As it happens, I believe there is a growing number of younger philosophers who are interested in getting to the heart of the matter--about what we mean by "reality" and the central role of experience. What draws them, and what originally drew me, to the whole area of philosophy is a quest for meaning. I discovered that the mind by itself cannot complete the philosophic quest. As Kant decisively argued, the mind can ask questions the mind alone cannot answer. For me, this is where the juice of real philosophical investigation begins to flow. I believe it is precisely where intellect hits its limits that the important questions of philosophy start to come alive.
Mainstream academic philosophy has for a long time tried to answer these fundamental questions with that part of the mind we call intellect. Frequently the difficulties encountered were so great, the logical tangles so confusing, that many philosophers decided such questions were meaningless, and some even began to ridicule anyone who dared ask "What is reality?" "What is the meaning of life?" "Is there life after death?" "What is the soul?" "Does God exist?" Yet these are the questions of the heart. These are the questions that matter most to people--not whether the syntax and deep structures of our language can ever truly represent real knowledge. The meaningful questions, these " questions of the heart", rise up in human beings because of something intrinsic to our nature, an innate striving which Plato called Eros.
One aspect of this is the striving to participate in a reality greater than ourselves. It is a yearning, a hunger, a force we may recognize as love. This drive is as much, if not more, a part of our nature as the sexual, physical and animal desires which psychoanalysis and mainstream psychiatry have identified as parts of our essential nature.

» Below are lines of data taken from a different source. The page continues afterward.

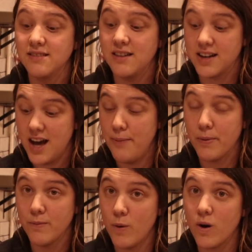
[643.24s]
a cup
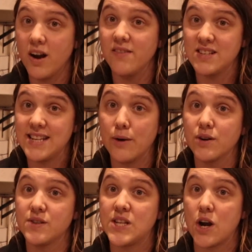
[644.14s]
or more of the
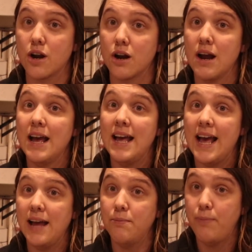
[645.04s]
sourdough starter
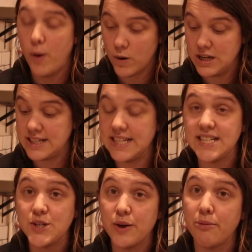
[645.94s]
and pour it
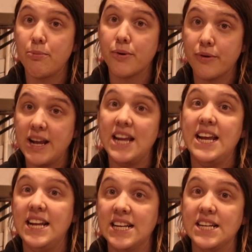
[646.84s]
into a
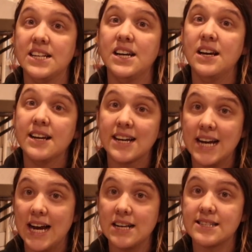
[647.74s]
preheated
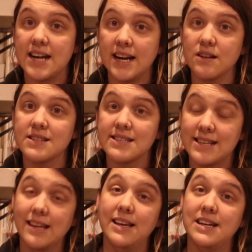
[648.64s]
cast iron
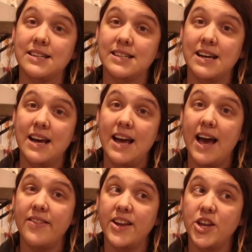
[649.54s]
skillet,
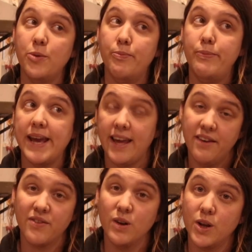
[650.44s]
and then you bake
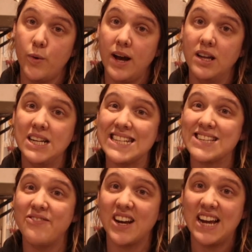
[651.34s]
it for a little while, and it's
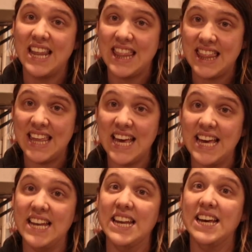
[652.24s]
a very thin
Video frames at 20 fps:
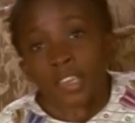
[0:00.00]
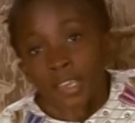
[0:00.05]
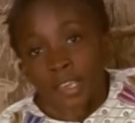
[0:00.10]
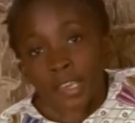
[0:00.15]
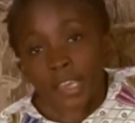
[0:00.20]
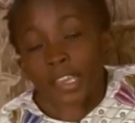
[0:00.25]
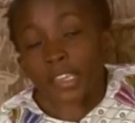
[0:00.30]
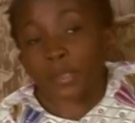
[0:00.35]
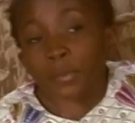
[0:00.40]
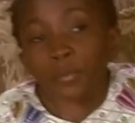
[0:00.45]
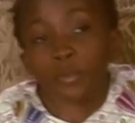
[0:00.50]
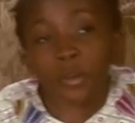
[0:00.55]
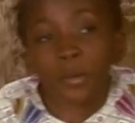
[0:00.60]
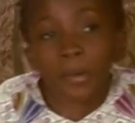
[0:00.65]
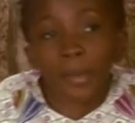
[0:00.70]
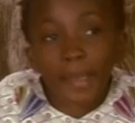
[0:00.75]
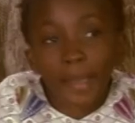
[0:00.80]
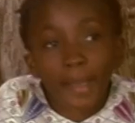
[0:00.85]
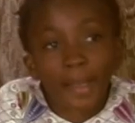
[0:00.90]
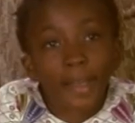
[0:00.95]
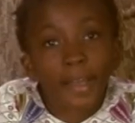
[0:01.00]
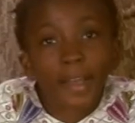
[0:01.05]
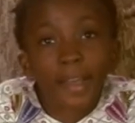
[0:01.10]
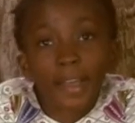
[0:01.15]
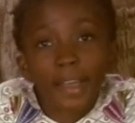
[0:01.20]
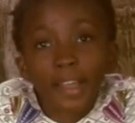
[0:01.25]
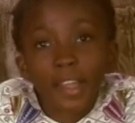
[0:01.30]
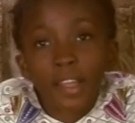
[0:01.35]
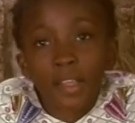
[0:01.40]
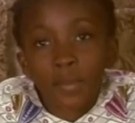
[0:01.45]
here in America,
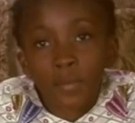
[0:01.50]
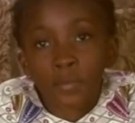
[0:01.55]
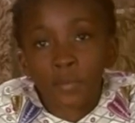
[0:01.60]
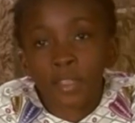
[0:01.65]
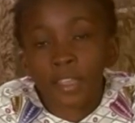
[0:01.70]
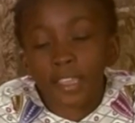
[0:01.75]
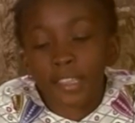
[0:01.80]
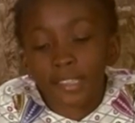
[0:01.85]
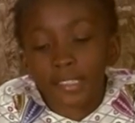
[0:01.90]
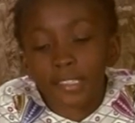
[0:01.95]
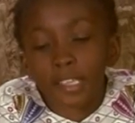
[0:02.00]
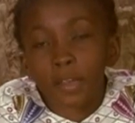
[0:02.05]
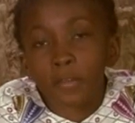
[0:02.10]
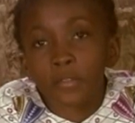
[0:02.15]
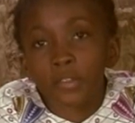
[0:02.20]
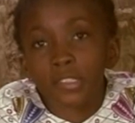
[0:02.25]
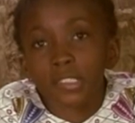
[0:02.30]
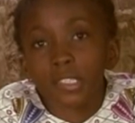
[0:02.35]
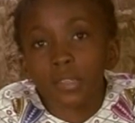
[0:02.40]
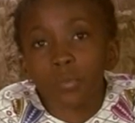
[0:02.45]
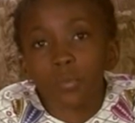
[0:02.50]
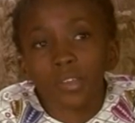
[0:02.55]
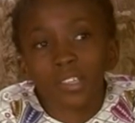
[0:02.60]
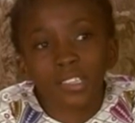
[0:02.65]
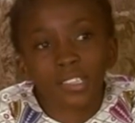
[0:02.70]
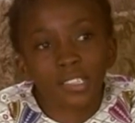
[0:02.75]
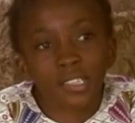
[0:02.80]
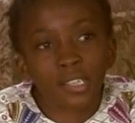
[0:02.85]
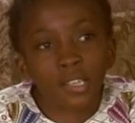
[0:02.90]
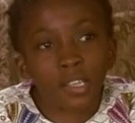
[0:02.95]
they eat everything
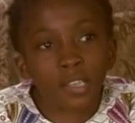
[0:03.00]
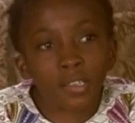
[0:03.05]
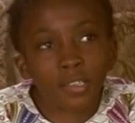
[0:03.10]
with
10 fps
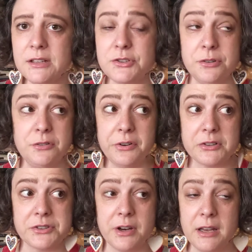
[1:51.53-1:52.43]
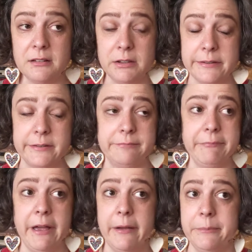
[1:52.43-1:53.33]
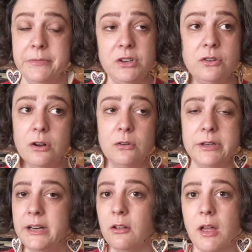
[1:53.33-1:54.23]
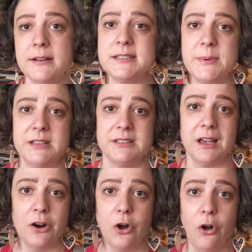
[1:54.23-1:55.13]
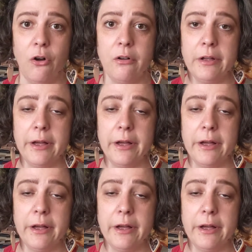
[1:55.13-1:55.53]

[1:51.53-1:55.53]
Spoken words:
to foster kittens? You don't need a lot of space at all.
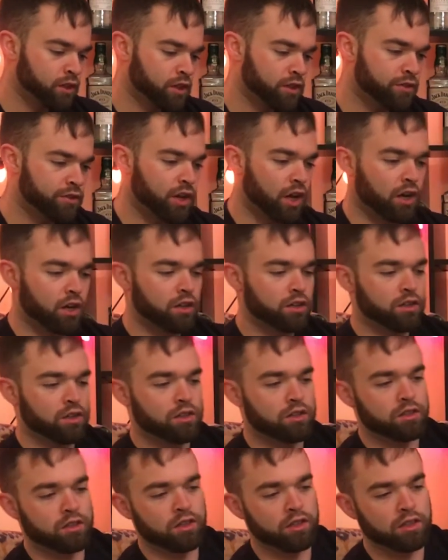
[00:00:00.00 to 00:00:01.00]
you've got,
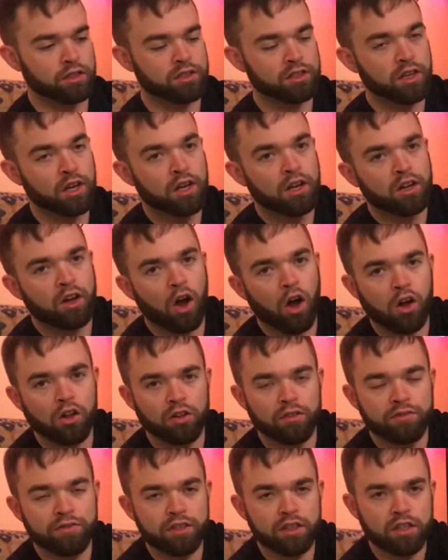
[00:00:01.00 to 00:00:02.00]
there it is,
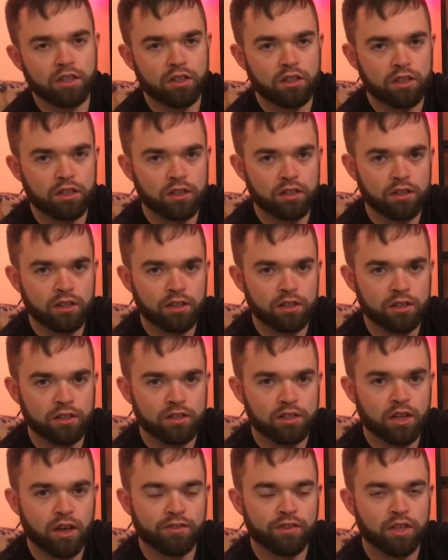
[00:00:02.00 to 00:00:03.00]
all of the
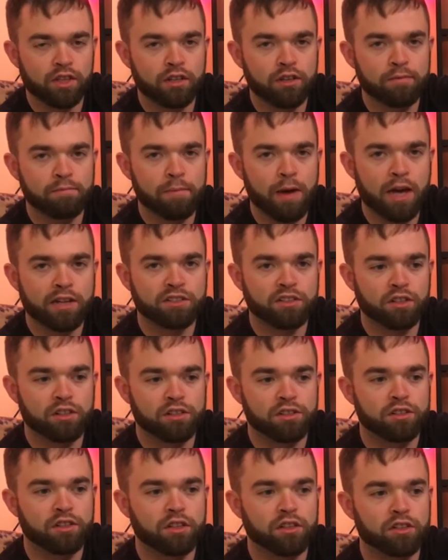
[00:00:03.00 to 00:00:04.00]
7 master
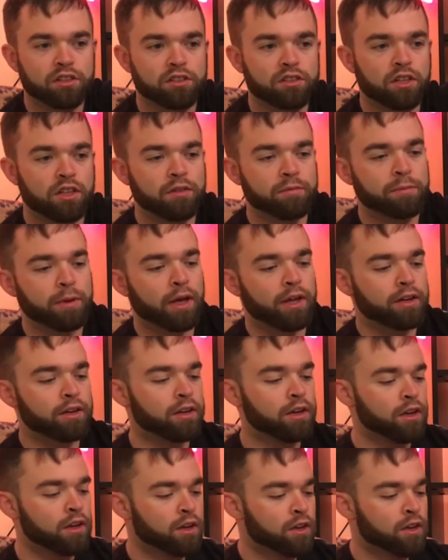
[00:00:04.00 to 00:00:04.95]
distillers that have been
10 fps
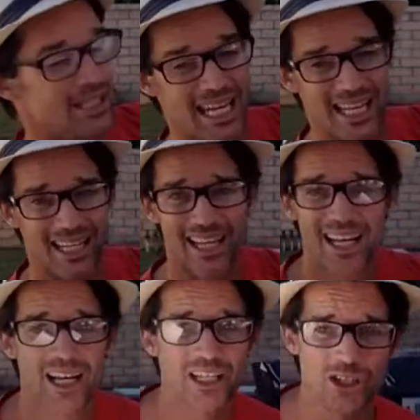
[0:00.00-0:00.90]
10.
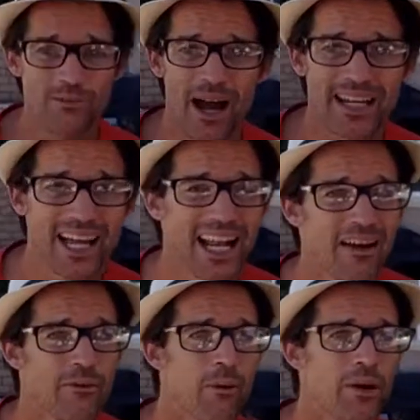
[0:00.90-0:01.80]
You might not have
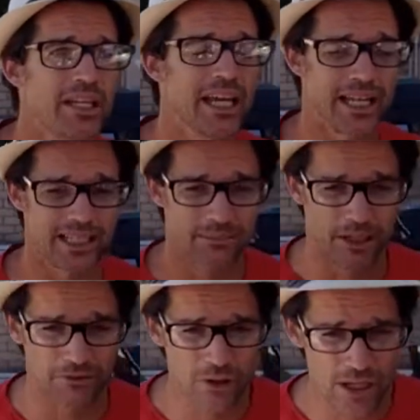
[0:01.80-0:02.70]
a point yet, but
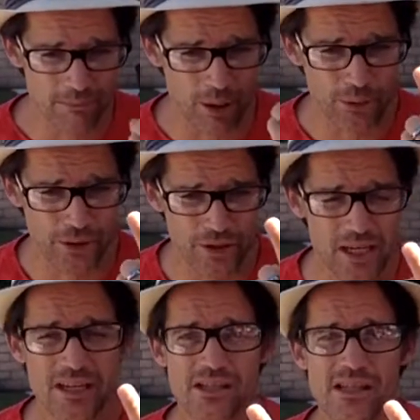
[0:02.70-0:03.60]
if you get both of
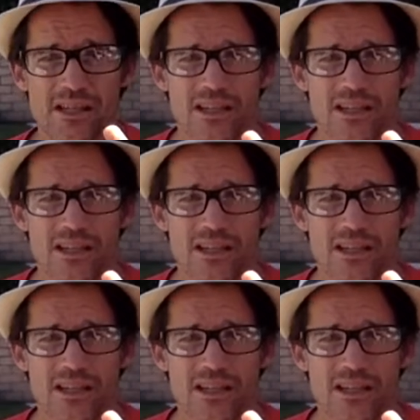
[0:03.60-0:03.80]
these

Our drive for understanding, for participation in a higher reality, shapes our psyche as much as anything else.
But what can the mind do with this deep participatory urge? Even at its most brilliant, the intellect alone can only ask questions that skim the surface of Eros; it cannot answer these questions. Yet such questions--the meaning of life, the nature of the soul--need to be answered. If intellect is not up to the job, how can we penetrate these mysteries? The solution, I'm proposing, is that we can only extend the reach of intellect through experience. There is a certain type of experience that opens up the mind, expands our consciousness, and allows us to approach answers to many of these fundamental questions.